Peste Noire - Ballade cuntre lo Anemi Francor (2009)
Dernier album en date de Peste Noire et produit en 2009 sous le label "De Profundis" ; KPN semble prendre une tournure bien différente, rompant avec le passé de "Folkfuck Folie" sans toutefois renouer complétement avec l'ambiance propre aux premières demos du groupe. Le line-up a d'ailleurs complétement changé. Famine conserve évidemment son poste aux vocaux, accueillant un certain "Ragondin" à la basse, "A. Julia" dérrière les fûts et "Sainte Audrey-Yolande de la Molteverge" s'occupe des voix soprano ainsi que du piano et de l'orgue.
Avant tout, le teint verdâtre de la pochette interpelle. La couleur rouge sang de la pochette de "Folckfuck Folie" annonçait un concept putrescent, sanguinolent et suppurant. Ici le vert terne nous invite sur un fond médiéval, à vagabonder joyeusement à travers les plaines et forêts de France sur des thèmes moyenâgeux et épiques.
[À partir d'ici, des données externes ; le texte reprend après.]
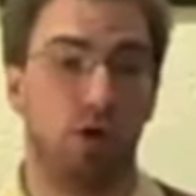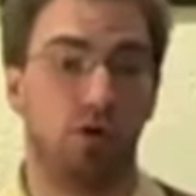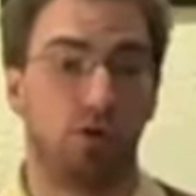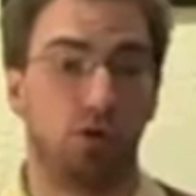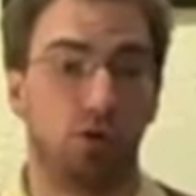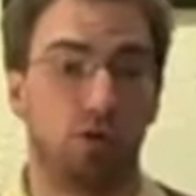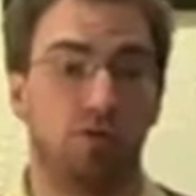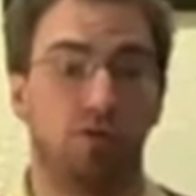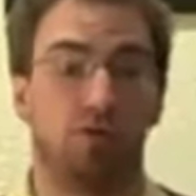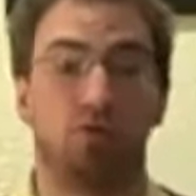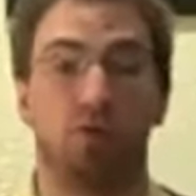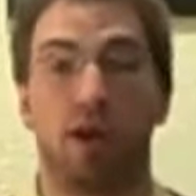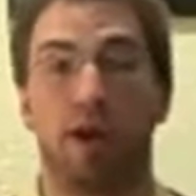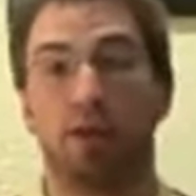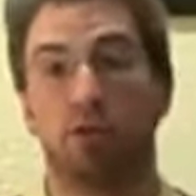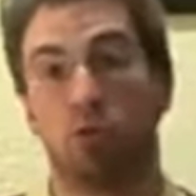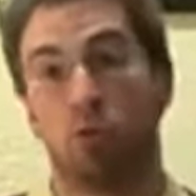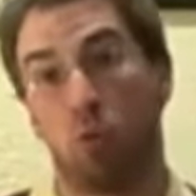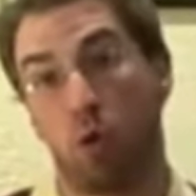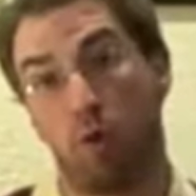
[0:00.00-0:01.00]
sort of
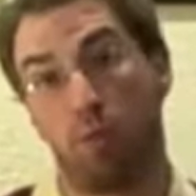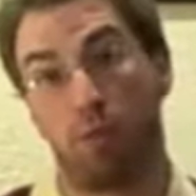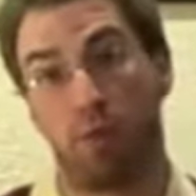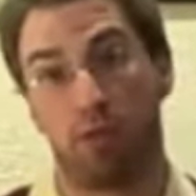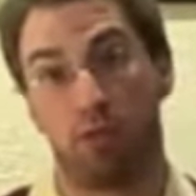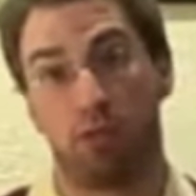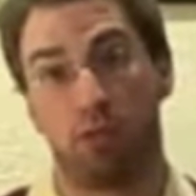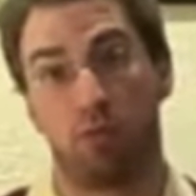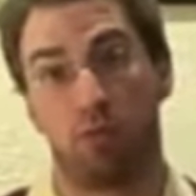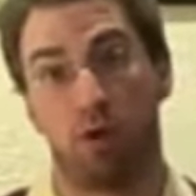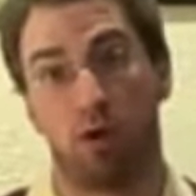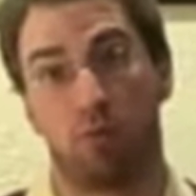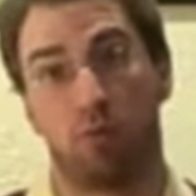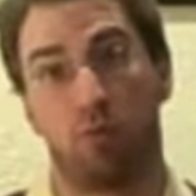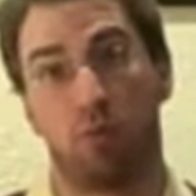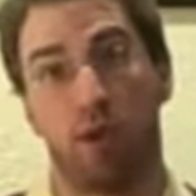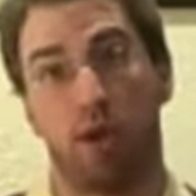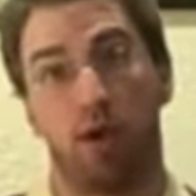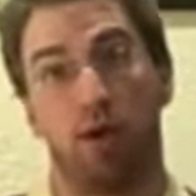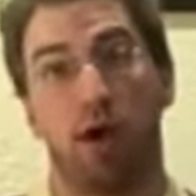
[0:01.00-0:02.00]
arranged what bills you want to
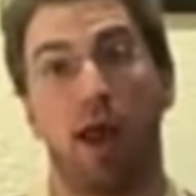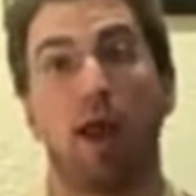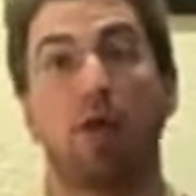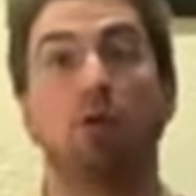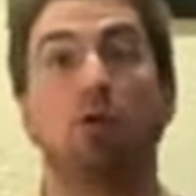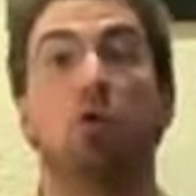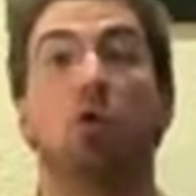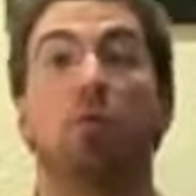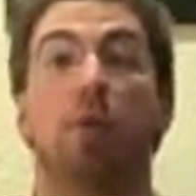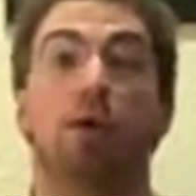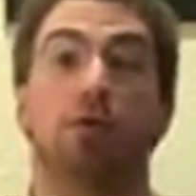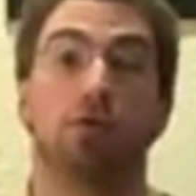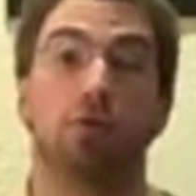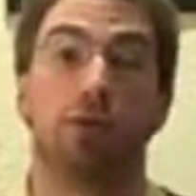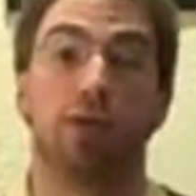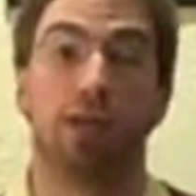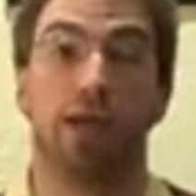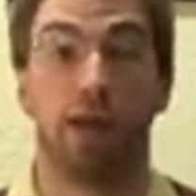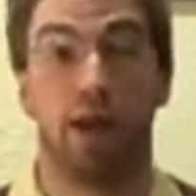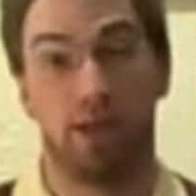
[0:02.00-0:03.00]
prepare, how do you go about
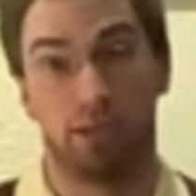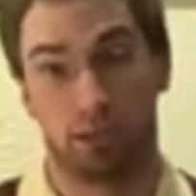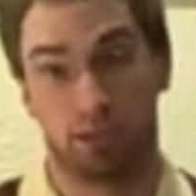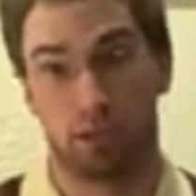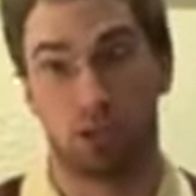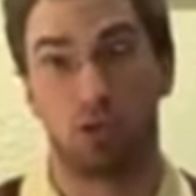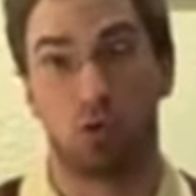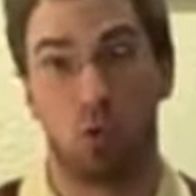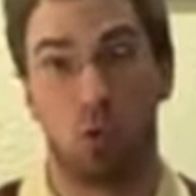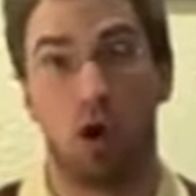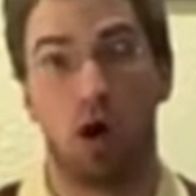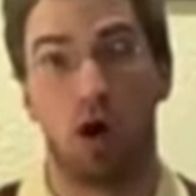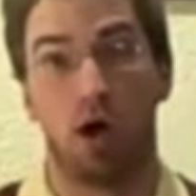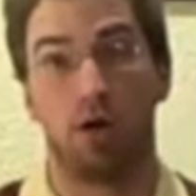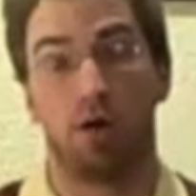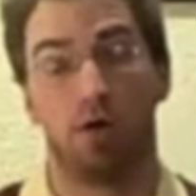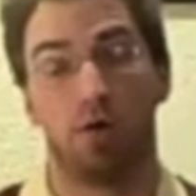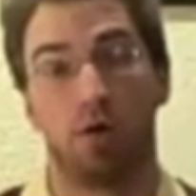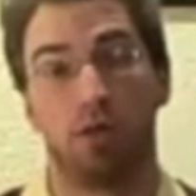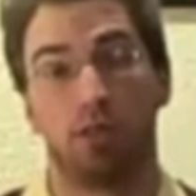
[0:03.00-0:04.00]
doing that as a
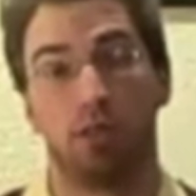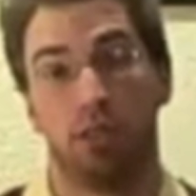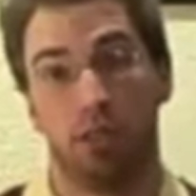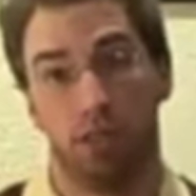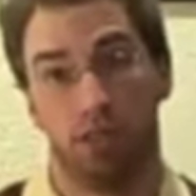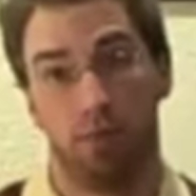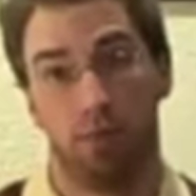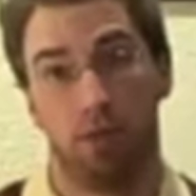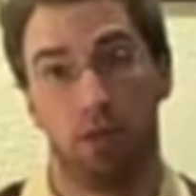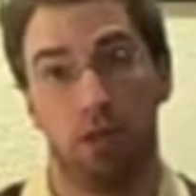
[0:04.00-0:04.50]
squad or a team?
Le premier titre "Neire Peste" fait office d'interlude. Il consiste en des exhortations nationalistes en voix claires marquées pas le sceau des conjurations pestiférées de Famine. Dès les premiers instants, on constate que sa verve s'exprime plus librement que jamais, affranchie des entraves que posaient l'ancien line-up.
"Rance Black Metal de France", "Ballade cuntre les anemis de la France - de Francois Villon" ainsi que "La mesniee mordrissoire" sont les titres les plus épiques de l'album; chacun démarrant sur des chants guerriers entraînants et manipulateurs. "Rance Black Metal de France" marquera les esprits par son débordement de hargne et d'agressivité ultime qui sera vomi après un rythme lent et crépusculaire.
"Ballade cuntre les anemis de la France" est mon titre préféré de l'album. Les riffs de ce track sont d'une grande ingéniosité et Famine n'a jamais été aussi déchainé; les intonations de sa voix se faisant tantôt narquoises et moqueuses, tantôt exaltées et impétueuses. L'auditeur est pénétré d'une inextinguible ardeur au combat comme le ressentirait une horde de berserkers.
"La mesniee mordrissoire" est un titre amené à être culte par les chansonnettes psalmodiques de boy-scout proférées par Famine. Les apparitions d'un harmonica plein d'entrain accentuent la spiritualisation du chaos de ce track.
Famine conserve avec intégrité ses inspirations littéraires comme le prouvent "Ballade cuntre les anemis de la France" du poète François Villion et "Soleils couchants", chanson adapté du poème de Verlaine. "La France bouge" et "A la mortaille !" ont un rythme martial et effronté. Ce dernier track étant à mes yeux, un véritable hymne au carnage et à la désolation. La voix de Famine est parfois désincarnée avant de déchirer par son impudence les rares moments de calme enivrant.
"Requiem pour Nioka (à un berger-allemand)" et "Concerto pour cloportes" sont deux tracks courts qui permettent d'entrevoir une vision romantique de la France profonde. L'atmosphère est calme et résignée, en particulier sur "Requiem pour Nioka (à un berger-allemand)". On se laisse emporter dans le courant libéré par les suaves accord au piano gorgés de mal être et de nostalgie.
Volontairement, le chant soprano de Sainte Audrey-Yolande de la Molteverge sonne faux sur "Concerto pour cloportes" afin de conférer une image de mauvais goût et d'offrir ainsi un track boiteux typique au groupe. Ce défaut d'harmonie est à mon sens, ce qui procure la force au groupe.
KPN mène l'auditeur à cette imbrication mystique et extatique de la défectuosité à la perfection, grâce à l'incommensurable travail fourni sur les compositions ainsi qu'au sens culturel profond des textes; le tout mêlé au grain d'une production abîmée s'épanouissant sur des mélodies surannées, soutenues d'une voix saturée à l'extrême. C'est cette copulation dionysiaque entre la saleté et la beauté qui ouvre une porte sur la transcendance et où le terrestre chevauche l'éthéré.
Le titre "Vespre" et la dernière chanson "Soleils couchants - de Verlaine" sont magistrales. Cette vision romantique de la France culmine à la fin de l'album grâce aux atmosphères vespérales de ces deux tracks qui transportent l'auditeur en des régions vides d'hommes dans un lointain passé. Le meilleur est donc à augurer pour la prochaine réalisation du groupe.
"Ballade cuntre lo Anemi Francor" est au final, un album riche et varié, plus accompli que jamais et qui démontre avec une force écrasante que Famine sait toujours ce qu'il fait. Je suis donc sincérement impatient d'écouter le prochain KPN.